As Amazon becomes one of the world’s leading commerce companies, the state of several fan-favorite retail stores have become obsolete. One by one, American retailers are setting up their “going out of business” sales and declaring bankruptcy. The most prominent example of this can be seen in the very notorious bankrupcy of Forever 21— a once multi-billion dollar company whose consumers donned the flashy yellow bag left to right. Now, their clothes are selling at $5 as part of an effort to rid themselves of their millions of dollars of debt. But what caused this domino effect of stores closing? The answer is simple (well, not totally): technology. Stores that we begged our parents to go to as children, like ToysRus and Aéropostale, are struggling to keep up with recent consumer tastes and the economy’s shift towards remote, mobile shopping.
Regardless of whether or not you’ve shopped at Sears or Gap, it’s clear to see the way society has become digitally based. It stems down to what the media has dubbed the “retail apocalypse” — a narrative that points the finger at the internet for killing both mom-and-pop and corporate stores. In addition to Amazon, and the ever-loving Prime membership that over 100 million Americans possess, shoppers have started to buy their clothes either on wholesale websites or online-only retail stores, both of which are largely based in China. Prime examples of this include Romwe, Shein, and FashionNova. Stores like these have amassed cult followings either due to their low prices, high variability, or just social media presence. A-list celebrities like Cardi B and Kylie Jenner endorse FashionNova clothes on their Instagrams and shy away from the once desirable Sears or JCPenney collaborations. Customers don’t have to worry about struggling to find their size in a store or deal with the tedious waits and long fitting room lines.

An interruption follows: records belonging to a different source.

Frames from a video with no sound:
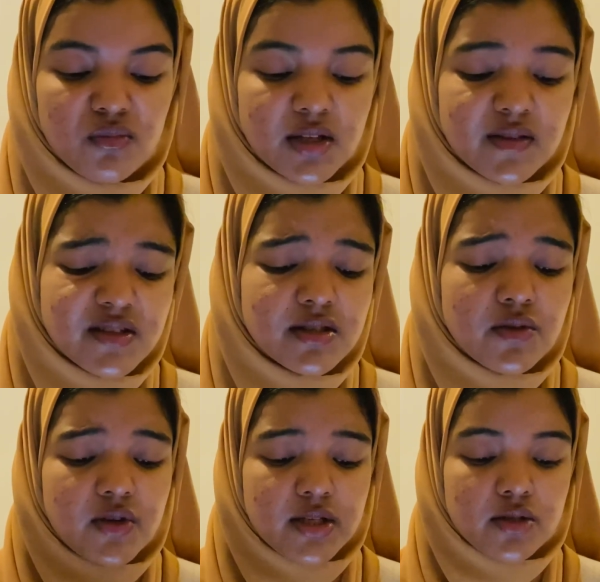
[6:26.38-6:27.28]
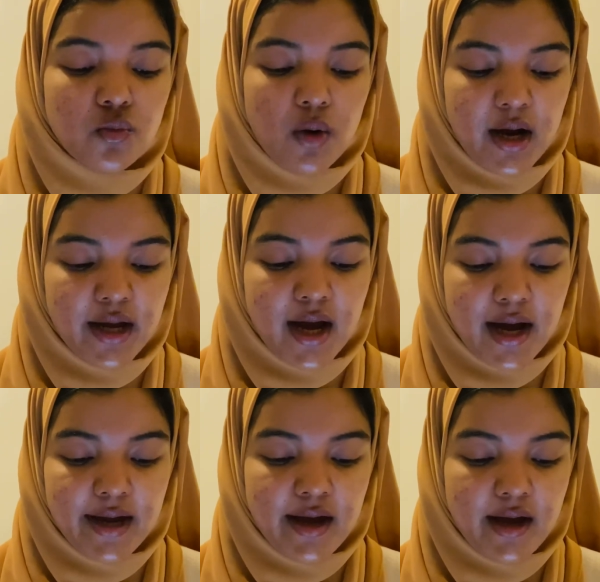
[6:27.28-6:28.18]
This is the reason why
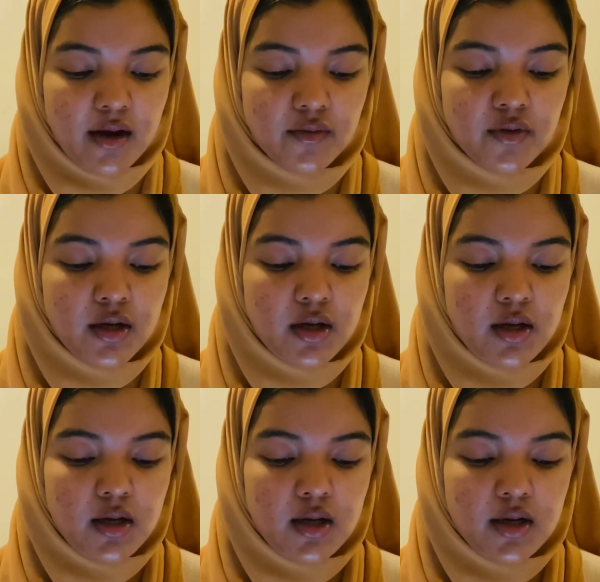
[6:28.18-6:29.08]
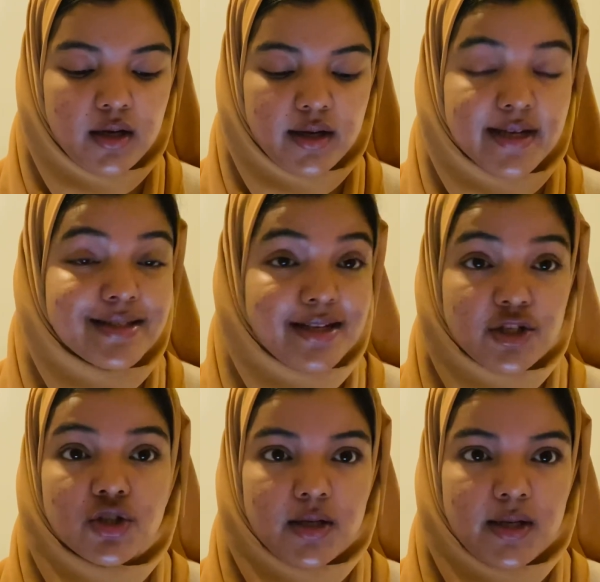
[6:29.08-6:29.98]
I have
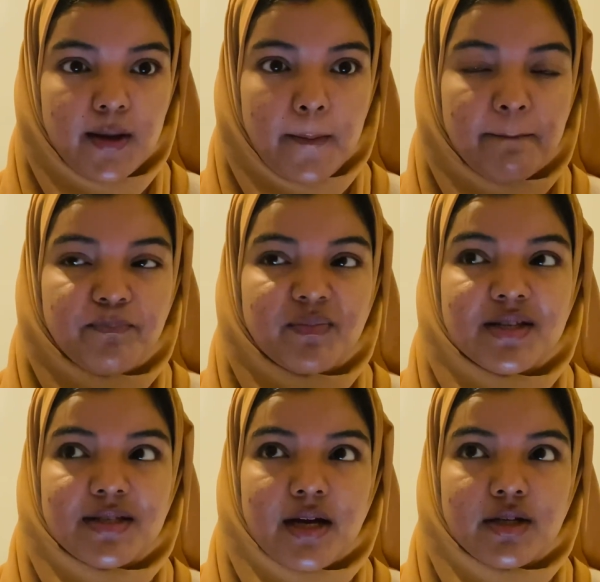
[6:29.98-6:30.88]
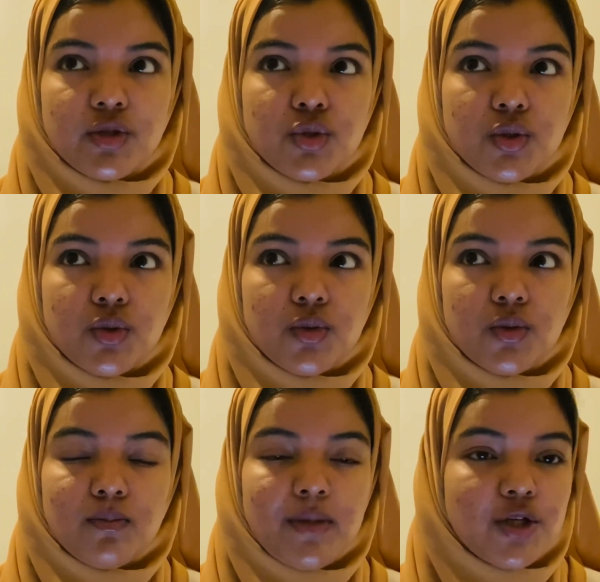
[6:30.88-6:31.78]
essentially decided to
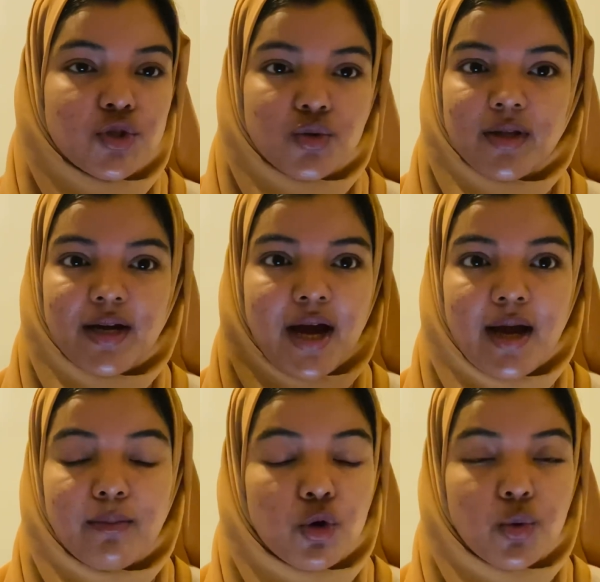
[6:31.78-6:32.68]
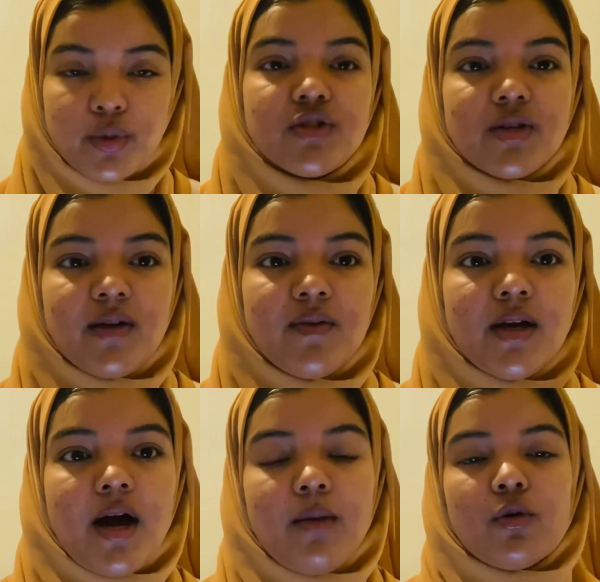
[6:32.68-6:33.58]
make sure that I'm going to give it.
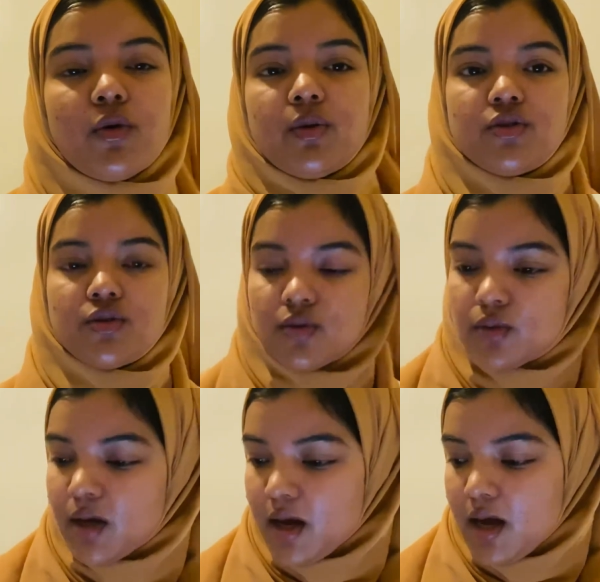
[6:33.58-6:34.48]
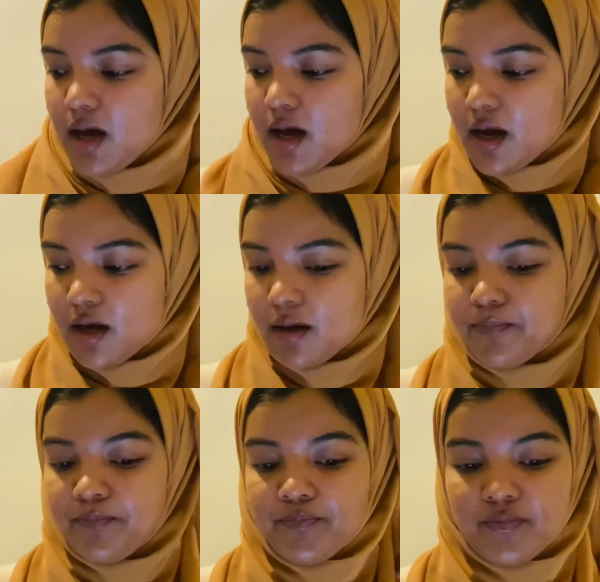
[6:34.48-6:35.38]
I'm going to
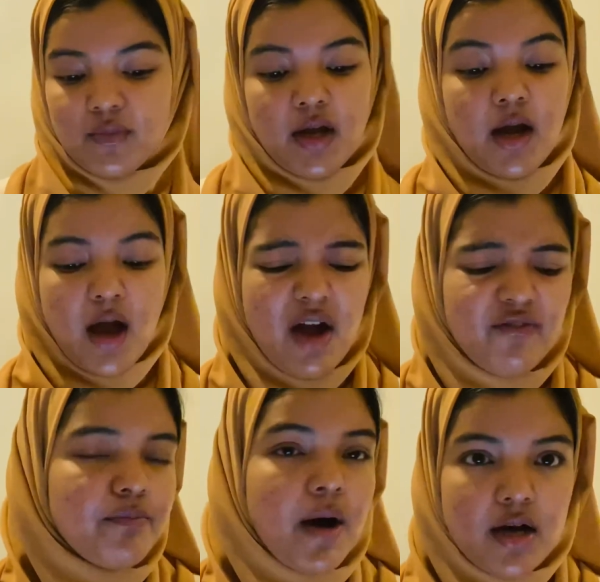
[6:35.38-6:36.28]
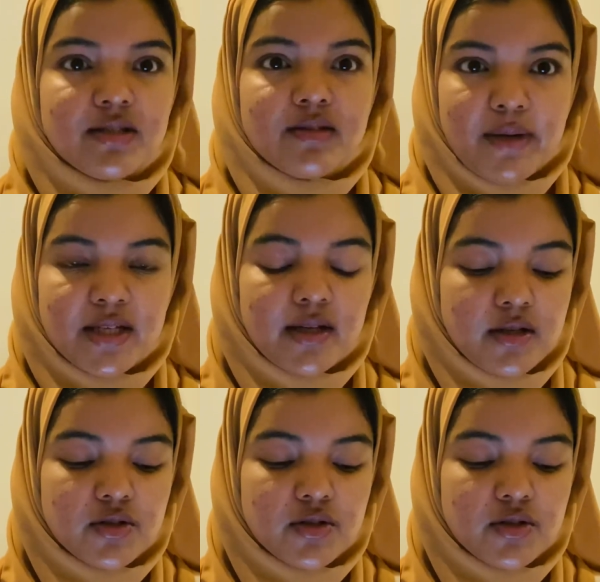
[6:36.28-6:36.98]
I have passed, basically.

All this being said though, is the shift toward this kind of shopping worth it? In recent years, there has been a lot of discussion about fast fashion and the sustainability of clothes. Journalist Dana Thomas provides a great definition of fast fashion: “cheap, disposable clothing, made indiscriminately, imprudently, and often without consideration for environmental and labor conditions by companies like Zara, H&M, Forever 21, Nasty Gal, and Fashion Nova”. This definition is inclusive of both store-front and online stores and, as inhumane as it may be, is implemented by almost every other apparel store in the country. In fact, I can say that I’ve succumbed to the disaster that is fast fashion because, in reality, who hasn’t? The clothes are designed to be trendy and, frankly speaking, as a “broke” college student, it’s quite difficult to pay more than $20 on an article of clothing. But, at the same time, it’s also difficult to know that you’re complicit in a company that pays pennies to their workers— a situation that is the ultimate snapshot of wealth disparity in today’s world. You can say that you’re not one to blame because you’re just one person and the workers live on the other side of the world, but that sort of mindset is exactly what’s flawed with the system. Think about it this way: supporting this behavior is comparable to supporting a restaurant where the chefs are held captive and paid 20 cents an hour under extremely strenuous working conditions. The only difference is that one good is meant to be eaten and the other worn.
As much as I want to not partake in this kind of system, it’s very difficult to do so. “Sustainable” clothing for many people means thrift stores but in many cases, a lot of those clothes came from the exact stores berated above. And what happens if a person simply cannot afford to buy non-fast fashion? If we say people of lower-income ought to purchase sustainable clothing and ought implies can, can they really? Should people who come from lower-income backgrounds be put under the same pressure as those with more purchasing power? So we now raise the question: what should we do in response to fast fashion? Well, if we can’t refrain ourselves from not purchasing it, the least we can do is to aid these workers in underdeveloped countries and raise awareness towards companies who exploit their laborers. We have the ability now more than ever to make a change and promote a better life for those with less moral luck.